The anaerobic coating 1 can be processed by adopting a dipping method, a spraying method and a vapor deposition method. During processing, firstly covering a diaphragm material with a specific ring shape on the surface of the inner side of the metal pipe 3, then carrying out surface treatment by adopting methods such as dipping, spraying, vapor deposition and the like, and taking away the diaphragm material after standing and heat treatment processes to obtain the discontinuous ice-resistant coating 1 on the inner side of the pipe.

The ice-resistant coating 1 is made of a low-surface-energy material which is not easy to freeze, such as a high-molecular material, a super-lubricating material, graphene and the like. The anaerobic coating 1 should have a high thermal conductivity, which should not be lower than 0.5W/m-K.

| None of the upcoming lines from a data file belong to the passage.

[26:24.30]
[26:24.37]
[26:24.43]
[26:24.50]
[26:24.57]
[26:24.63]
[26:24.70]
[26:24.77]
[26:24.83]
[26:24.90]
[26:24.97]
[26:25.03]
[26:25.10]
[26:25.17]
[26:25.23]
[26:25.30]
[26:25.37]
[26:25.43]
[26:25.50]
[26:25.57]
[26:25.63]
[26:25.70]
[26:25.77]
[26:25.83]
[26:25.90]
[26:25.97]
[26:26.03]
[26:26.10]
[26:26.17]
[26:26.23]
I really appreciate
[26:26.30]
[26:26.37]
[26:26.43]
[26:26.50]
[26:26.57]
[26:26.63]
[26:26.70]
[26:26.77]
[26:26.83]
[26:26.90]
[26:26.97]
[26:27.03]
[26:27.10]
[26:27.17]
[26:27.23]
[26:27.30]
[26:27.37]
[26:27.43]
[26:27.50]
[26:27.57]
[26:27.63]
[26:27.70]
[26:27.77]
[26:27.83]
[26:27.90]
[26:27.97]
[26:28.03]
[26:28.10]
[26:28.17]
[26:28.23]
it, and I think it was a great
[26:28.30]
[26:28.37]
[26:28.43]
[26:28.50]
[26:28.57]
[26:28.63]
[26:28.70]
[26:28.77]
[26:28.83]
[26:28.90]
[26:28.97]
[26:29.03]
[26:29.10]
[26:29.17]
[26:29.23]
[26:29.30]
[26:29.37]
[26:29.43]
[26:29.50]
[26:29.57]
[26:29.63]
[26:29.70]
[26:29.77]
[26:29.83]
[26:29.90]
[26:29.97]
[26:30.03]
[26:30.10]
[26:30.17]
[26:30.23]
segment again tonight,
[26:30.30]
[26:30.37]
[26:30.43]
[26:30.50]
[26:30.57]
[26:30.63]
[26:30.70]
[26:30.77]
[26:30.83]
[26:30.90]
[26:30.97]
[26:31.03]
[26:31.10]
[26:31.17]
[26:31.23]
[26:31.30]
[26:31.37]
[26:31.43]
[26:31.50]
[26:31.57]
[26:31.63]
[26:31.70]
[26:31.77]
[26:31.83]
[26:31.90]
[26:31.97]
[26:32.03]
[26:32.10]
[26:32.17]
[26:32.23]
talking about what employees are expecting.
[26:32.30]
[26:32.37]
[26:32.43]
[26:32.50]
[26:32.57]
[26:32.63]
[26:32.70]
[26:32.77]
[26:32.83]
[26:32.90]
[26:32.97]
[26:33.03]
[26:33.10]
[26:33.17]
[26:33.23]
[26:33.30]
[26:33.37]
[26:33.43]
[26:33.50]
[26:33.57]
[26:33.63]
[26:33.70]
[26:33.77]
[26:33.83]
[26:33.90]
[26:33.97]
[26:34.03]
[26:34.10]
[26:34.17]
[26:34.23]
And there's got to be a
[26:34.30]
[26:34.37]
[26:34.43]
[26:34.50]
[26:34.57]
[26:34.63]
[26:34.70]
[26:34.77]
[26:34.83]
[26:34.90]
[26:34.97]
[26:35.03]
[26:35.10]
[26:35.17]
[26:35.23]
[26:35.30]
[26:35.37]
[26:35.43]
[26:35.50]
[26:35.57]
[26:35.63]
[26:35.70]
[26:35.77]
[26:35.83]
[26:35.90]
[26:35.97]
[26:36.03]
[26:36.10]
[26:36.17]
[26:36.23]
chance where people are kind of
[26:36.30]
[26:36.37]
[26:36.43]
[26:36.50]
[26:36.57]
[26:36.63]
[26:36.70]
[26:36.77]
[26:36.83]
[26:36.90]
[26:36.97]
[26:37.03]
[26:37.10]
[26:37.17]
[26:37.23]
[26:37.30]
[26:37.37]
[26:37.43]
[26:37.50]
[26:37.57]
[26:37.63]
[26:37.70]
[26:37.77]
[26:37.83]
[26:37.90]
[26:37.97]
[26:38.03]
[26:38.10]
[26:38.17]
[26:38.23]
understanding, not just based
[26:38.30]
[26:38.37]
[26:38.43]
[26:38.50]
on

It will be readily understood that the method can also be used in plate heat exchangers, in which the ice-phobic coating 1 can be designed as a discontinuous strip-shaped array.

The above embodiments are only for illustrating the technical concept and features of the present invention, and the purpose thereof is to enable those skilled in the art to understand the contents of the present invention and implement the present invention accordingly, and not to limit the protection scope of the present invention accordingly. All equivalent changes or modifications made in accordance with the spirit of the present disclosure are intended to be covered by the scope of the present disclosure.

Claims (10)

1. An anti-icing method for a tubular heat exchanger is characterized in that: and manufacturing a discontinuous ice-repellent coating on the inner side of the metal pipe of the pipe type heat exchanger, and controlling the icing area of the metal matrix by using the ice-repellent characteristic of the ice-repellent coating.

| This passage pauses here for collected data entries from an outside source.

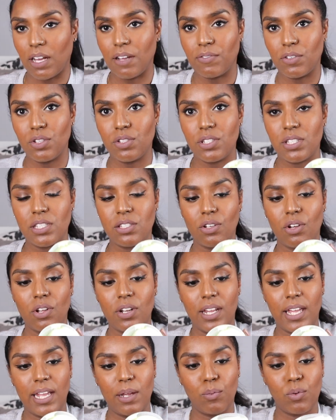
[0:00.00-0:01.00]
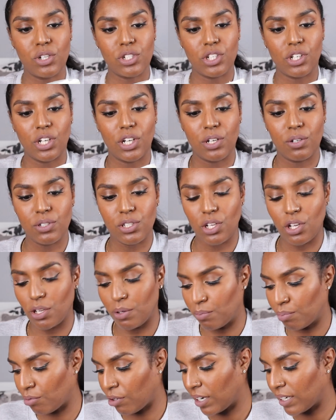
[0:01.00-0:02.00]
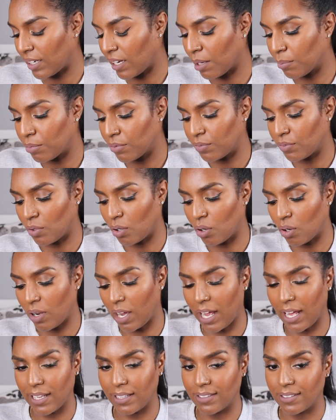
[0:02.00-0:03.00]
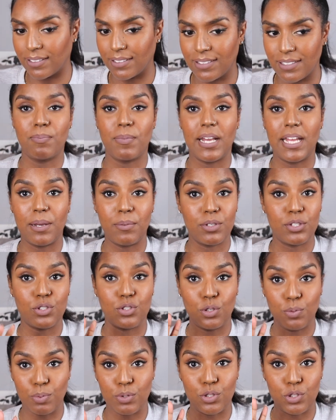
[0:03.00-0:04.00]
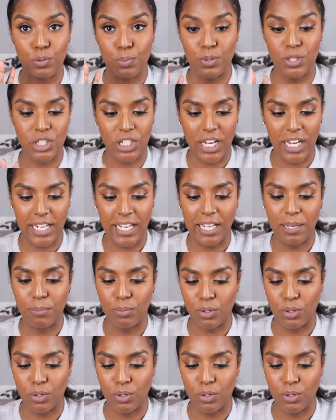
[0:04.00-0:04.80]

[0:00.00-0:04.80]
I've used this on a wash and go turn braid out before and my hair was super shiny and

2. The method of claim 1, wherein the method comprises: the shape of the ice-resistant coating is annular and is arranged at intervals along the axial direction of the metal pipe.

3. The method of claim 1, wherein the method comprises: the shape of the ice-resistant coating is blocky and is arranged in a dot array mode.

4. The method of claim 2, wherein the method comprises: the width of the anti-icing coating is between 100 microns and 1000 microns.

5. The method of claim 4, wherein the method comprises: the anaerobic coatings are spaced between 100 microns and 1000 microns apart.

6. The method of claim 1, wherein the method comprises: the thickness of the anaerobic coating is not more than 100 microns.

7. The method of claim 1, wherein the method comprises: the total area of the ice-resistant coating exceeds half of the total area of the inner side of the metal pipe.

8. The method of claim 1, wherein the method comprises: the ice-resistant coating is processed by adopting a dipping, spraying or vapor deposition method.

9. The method of claim 8, wherein the method comprises: the ice-resistant coating is made of a low-surface-energy material which is not easy to freeze.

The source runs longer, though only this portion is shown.